Viajar parece ser, en ciertos casos, la búsqueda de un lugar que se ha pegado en el alma, la sensación de añoranza que se ha quedado grabada en el cerebro, la constatación de que existe un sitio semejante al que habita en los más íntimo de nuestro ser. Para mí, ese lugar se llama Mompox.
Lo visité hace muchos años en compañía de mis amigos David y Delfina y además tuvimos la dicha de viajar de Mompox a Magangué en planchón por el río Magdalena. Un viaje inolvidable, en el que creí esta viajando por el mar, tal la inmensidad del río en aquella parte.
Fue aquel viaje y la lectura de El amor en los tiempos del cólera, de García Márquez los que de alguna manera convirtieron ese lugar en un espacio añorado al cual anhelo volver algún día.
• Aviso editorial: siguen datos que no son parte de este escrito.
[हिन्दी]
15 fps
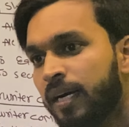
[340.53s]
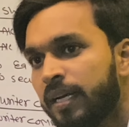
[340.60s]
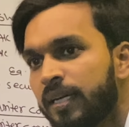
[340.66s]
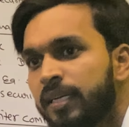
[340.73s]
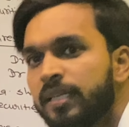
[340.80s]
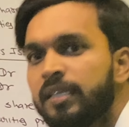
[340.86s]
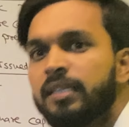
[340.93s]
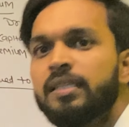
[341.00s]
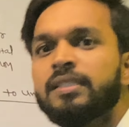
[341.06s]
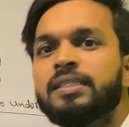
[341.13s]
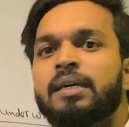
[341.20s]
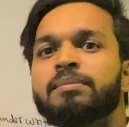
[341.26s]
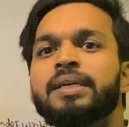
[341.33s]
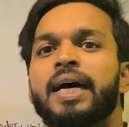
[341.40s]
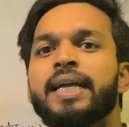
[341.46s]

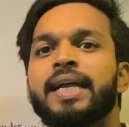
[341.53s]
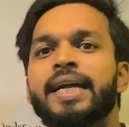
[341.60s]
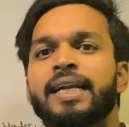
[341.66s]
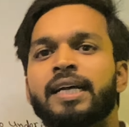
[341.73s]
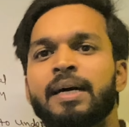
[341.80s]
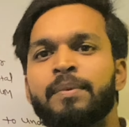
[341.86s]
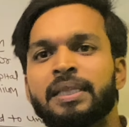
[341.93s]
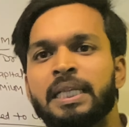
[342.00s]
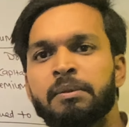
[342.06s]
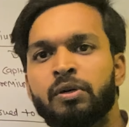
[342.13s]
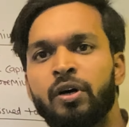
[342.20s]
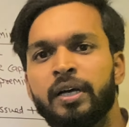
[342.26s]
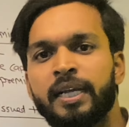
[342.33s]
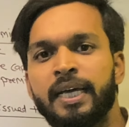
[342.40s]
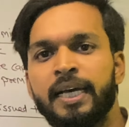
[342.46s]
समझा अंडर राइटर का मतलब
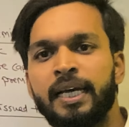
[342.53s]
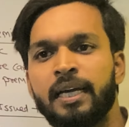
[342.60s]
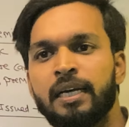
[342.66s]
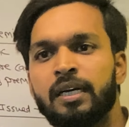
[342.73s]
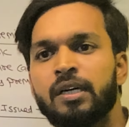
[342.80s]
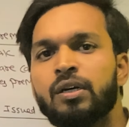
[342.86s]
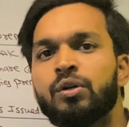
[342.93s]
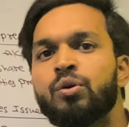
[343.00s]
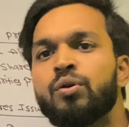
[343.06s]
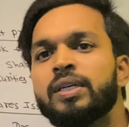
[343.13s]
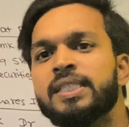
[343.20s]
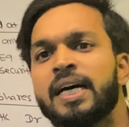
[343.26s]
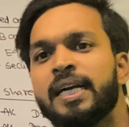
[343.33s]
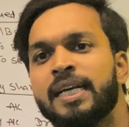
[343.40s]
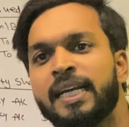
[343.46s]
कौन है हु
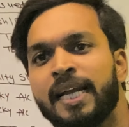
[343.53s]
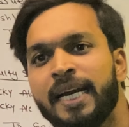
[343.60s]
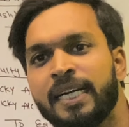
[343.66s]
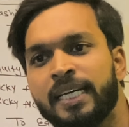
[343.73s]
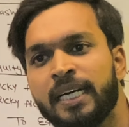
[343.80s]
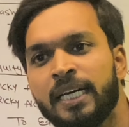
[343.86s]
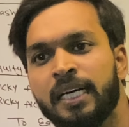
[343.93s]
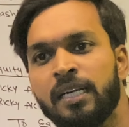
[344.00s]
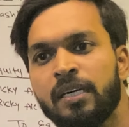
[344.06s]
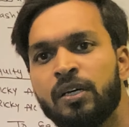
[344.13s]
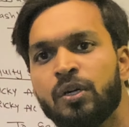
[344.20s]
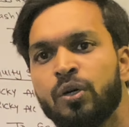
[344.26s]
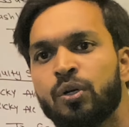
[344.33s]
इज अंडर राइटर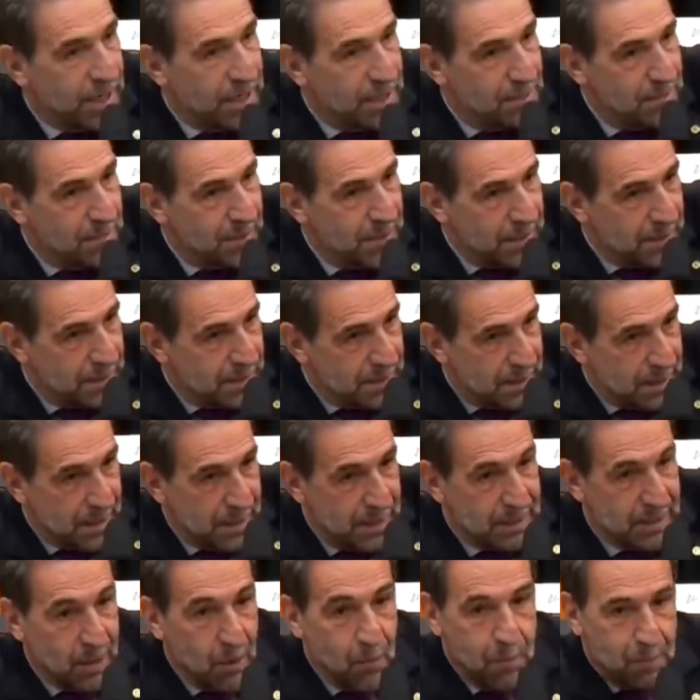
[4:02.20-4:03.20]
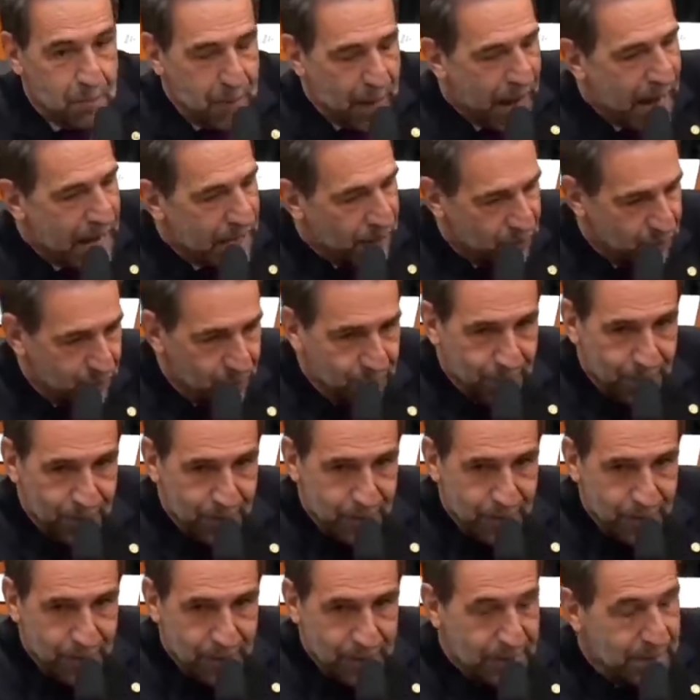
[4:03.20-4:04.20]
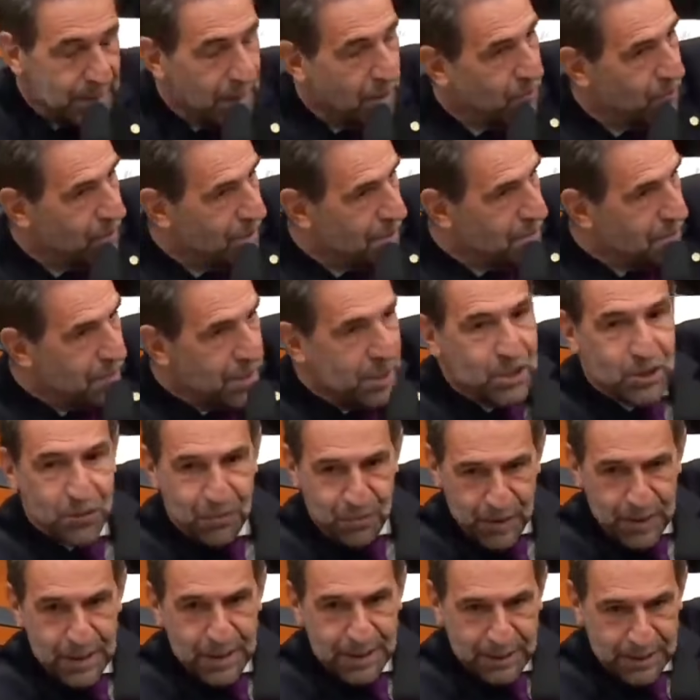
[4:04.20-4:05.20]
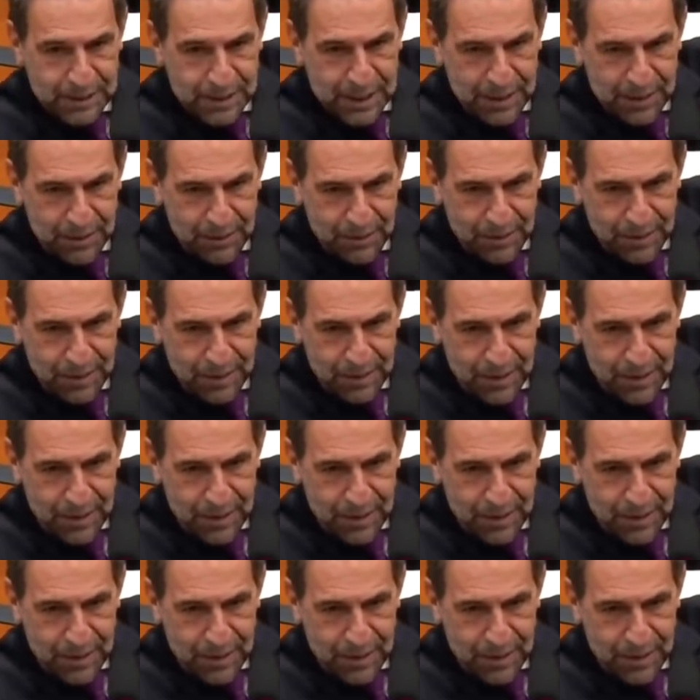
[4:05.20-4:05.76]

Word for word: elimina, ele dá um prazo, dá um limite financeiro,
Si bien es cierto que la novela transcurre en Cartagena, mucho del ambiente de la ciudad amurallada de finales del siglo XIX y comienzos del XX se respira allí.
He visitado muchos pueblos de Colombia, pero solo allí experimenté la sensación de lentitud, el ritmo delicado que nos conduce sin premura a sitios de belleza inigualable, bajo el sol canicular que se doblega con un jugo helado de corozo. Escribe Anamaría Leaño, en la página de la Universidad de los Andes:
Es la misma sensación que experimentan otros viajeros. Porque conocer tres calles basta para caer redondo ante sus encantos. La calle Real del Medio, la de la Albarrada y la de Atrás están llenas de historias y de gente dispuesta a contarla. La del Medio —justo al lado de dos de las casas coloniales más reconocidas: la de la Cultura y el hotel Doña Manuela—es la de los talleres de filigrana, en donde familias enteras trabajan con hilos de oro y plata, tan gruesos como un cabello, en la elaboración de delicadas joyas. Si pasas a la de Atrás comienzas a ver el abrebocas de la ebanistería momposina, que se aglomera completa en el Sagrado Corazón —fuera del centro—. Y si vas por la calle de la Albarrada disfrutas del paisaje y el fresquito que trae caminar por la orilla del río, mientras pruebas dulce de limón y queso en capas que te ofrecen en cada esquina.
A mí me ocurrió que vi pasar a Fermina Daza una tarde mientras paseaba por el río, del brazo de Florentino Ariza. Se habían escapado de las páginas del libro y en un arrebato que solo yo conozco, decidieron perderse en las calles en las que descansan grandes casonas de rejas forjadas a mano, corredores, zaguanes y árboles frondosos y el río Magdalena, tan amplio de cauce, tan generoso de viento: "Mompox, tierra de Dios,/ en donde se acuesta uno y amanecen dos./Y si sopla el viento amanecen cientos./ y si vuelve a soplar ya no se pueden contar.
Allí volveré, con mi Fermina a extasiarnos con las ventanas, portones y fachadas, patios interiores y la alegría paciente de sus moradores. Caminaremos en la noche por la avenida que colinda con el río y disfrutaremos del sonido de los pájaros que arman bulla temprano en la mañana.